Pt.2 : Hendery Huang

3.3K 592 118
                                    

Catatan : percakapan dengan bahasa Korea akan ditulis secara italic.

.

.

.


"Jangan memperlihatkan kebodohanmu dengan menolak ini, Hendery Huang. Dia benar-benar bintang besar, kau tahu, dia berada di peringkat satu brand reputasi terbaik Cina!! Negaramu!!"

Hendery menghela nafas panjang mendengar ocehan dari rekan bisnisnya yang kini bahkan rela mengikuti langkahnya untuk keluar gedung perusahaan majalah tersebut. Tidak sesuai pawakannya, pria tinggi itu justru merengek tanpa tahu malu di antara para pegawai lain yang sesekali menatap mereka geli bercampur penasaran. Dan melihat reaksi mereka tentunya membuat Hendery sedikit merengut, kesal sekaligus malu.

"Demi Tuhan Johnny... bisakah kau pergi? Apa kau boleh berkeliaran saat jam kerja seperti ini?"

"Aku akan mengikutimu bahkan sampai ujung dunia sekalipun sampai kau menyetujuinya."

Hendery menghentikan langkah dengan hentakan penuh kejengahan. Ia lalu menghadap Johnny yang juga berhenti disampingnya, menampilkan wajah memelas yang justru ingin sekali Hendery tampar menggunakan alas kakinya.

"Ayolah, fotografer kami sedang berbaring di rumah sakit saat ini, dan aku tidak mengenal fotografer pengganti yang pantas selain kau. Bantu aku sekali saja, ini bahkan hanya menghabiskan waktu satu minggu, tidak lebih." Johnny masih membujuk, tanpa peduli mereka tengah berdiri di tengah koridor sekalipun. Situasi yang tengah ia hadapi lebih genting dari sekadar atensi orang lain teradap mereka, tentu saja itu hanya dari pandangan Johnny.

"John... aku masih amatir, aku baru memulai karir selama satu tahun di Seoul dan proyek ini terlalu besar. Aku tidak ingin mengambil risiko."

"Kita bisa melakukan tes, aku akan mengajukan kepada atasanku portofoliomu dan kita lakukan tes untuk mengukur kelayakanmu. Ayolah, pikirkanlah ini baik-baik, kau bisa menjadikannya batu loncatan untuk karirmu, apa kau tidak bosan hanya menjadi fotografer kelas menengah yang sibuk mencari klien?
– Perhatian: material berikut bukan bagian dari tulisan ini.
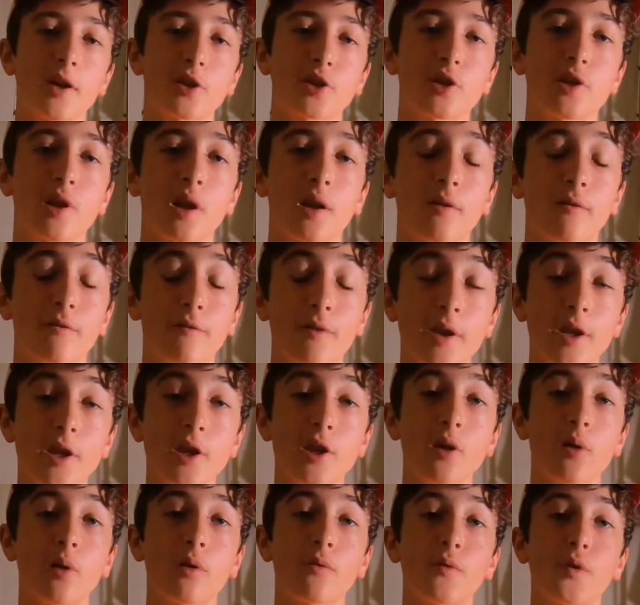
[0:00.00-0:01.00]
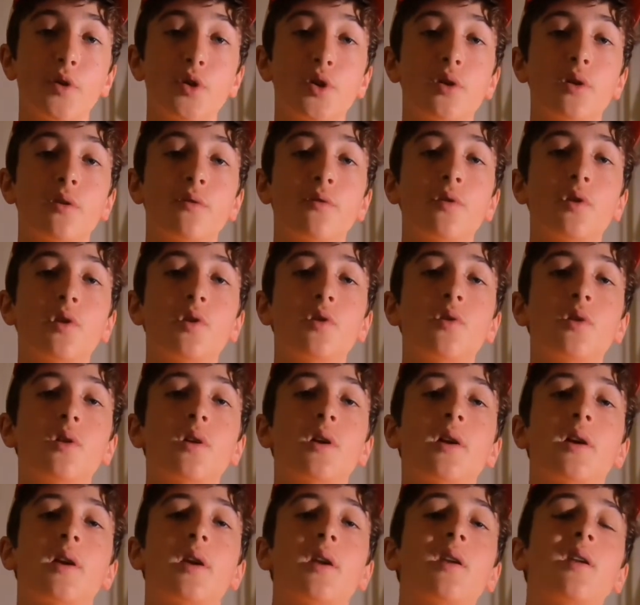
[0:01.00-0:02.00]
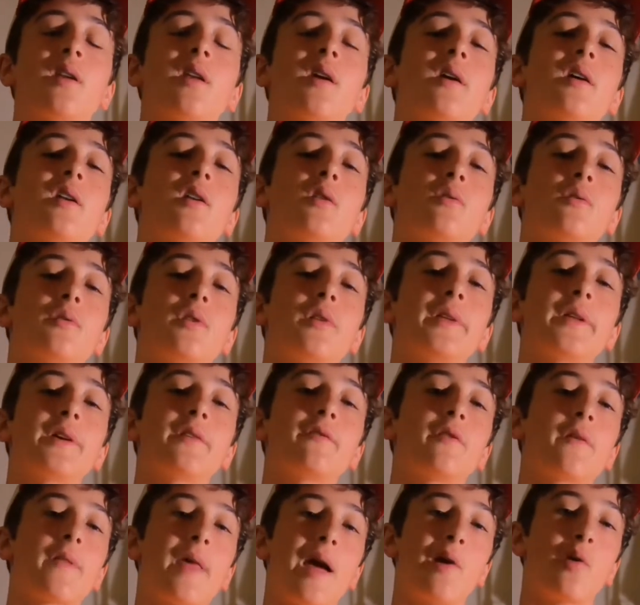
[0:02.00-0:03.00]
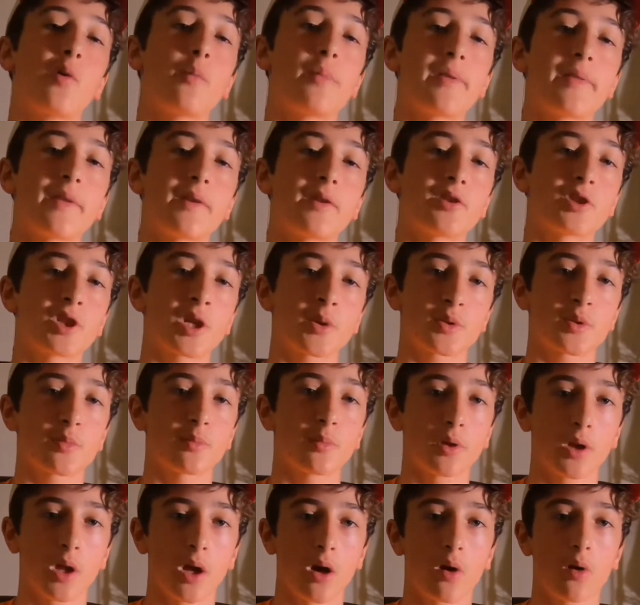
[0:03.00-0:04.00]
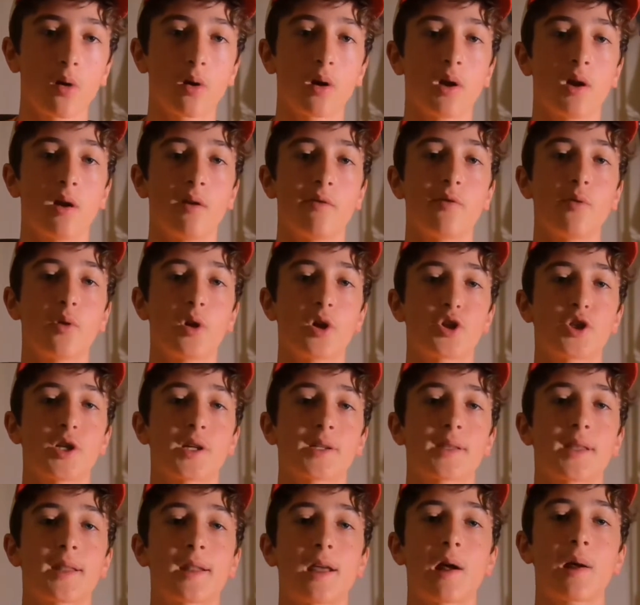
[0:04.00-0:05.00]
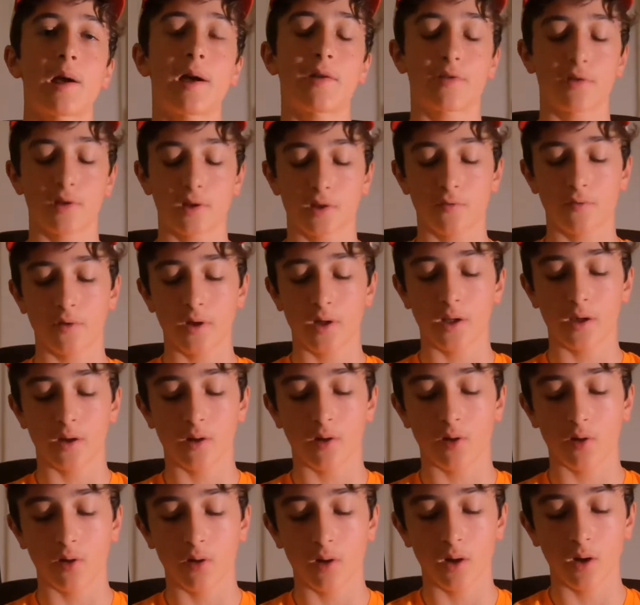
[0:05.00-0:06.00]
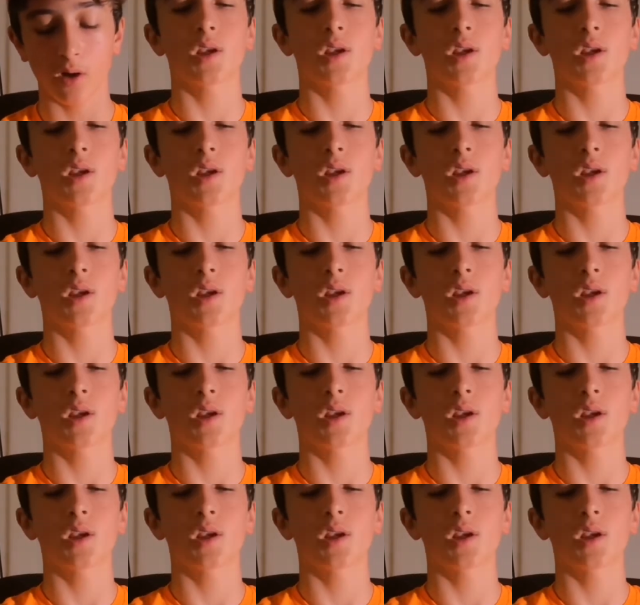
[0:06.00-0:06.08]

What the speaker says: actually done a video on fishing the fluke, and the link for that will be in the description below if you want to check that out after this video.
Kau tidak ingin memperluas studiomu?"

Hendery menghela nafas panjang, memilih mengalah sebelum kemudian ia berujar, "Baiklah, akan kupikirkan. Sekarang biarkan aku menjemput Jaemin yang telah menungguku selama lebih dari lima belas menit, terimakasih untukmu, Seo."

Johnny memutar bola matanya malas, "Ini masalah karirmu, Jaemin akan mengerti."

"Ya, tapi aku yang tidak ingin membuatnya kecewa."

"Kau tahu apa yang mereka sebut terhadap orang sepertimu?" Johnny mendengus setengah mengejek, "Budak cinta."

"Hei."

"Pergi kau, gay sialan." Johnny mengumpat, dan Hendery tak perlu memusingkan akan hal tersebut karena ia tahu jika pria itu hanya setengah serius. "Aku akan membujuk Na Jaemin jika kau masih meragukan hal ini."

Hendery menatap penuh protes pria di hadapannya, "Jangan coba-coba mengganggunya."

Johnny hanya mengangkat bahu tak acuh, lalu mulai melangkah menjauh dengan berkata, "Ketahuilah, pacar tersayangmu itu juga menginginkan kesuksesanmu setelah dia yang membuatmu terpaksa menetap di dekatnya,"

"Aku tidak terpak--sial!" Hendery mendengus keras, menatap kepergian Johnny dengan tajam sebelum dia berbalik dan melangkah pergi meninggalkan gedung tersebut.

🔸️Seoul City🔸️

"Na Jaemin!"

Jaemin menoleh, mendapati pria dengan topi berwarna kuning cerah mencolok mendekatinya dengan senyuman yang merembet hingga matanya. Pria itu berlari kecil kearah Jaemin.

"Kau 'kan, Na Jaemin?"

Jaemin mengangguk beberapa kali, "Ya, ada apa?"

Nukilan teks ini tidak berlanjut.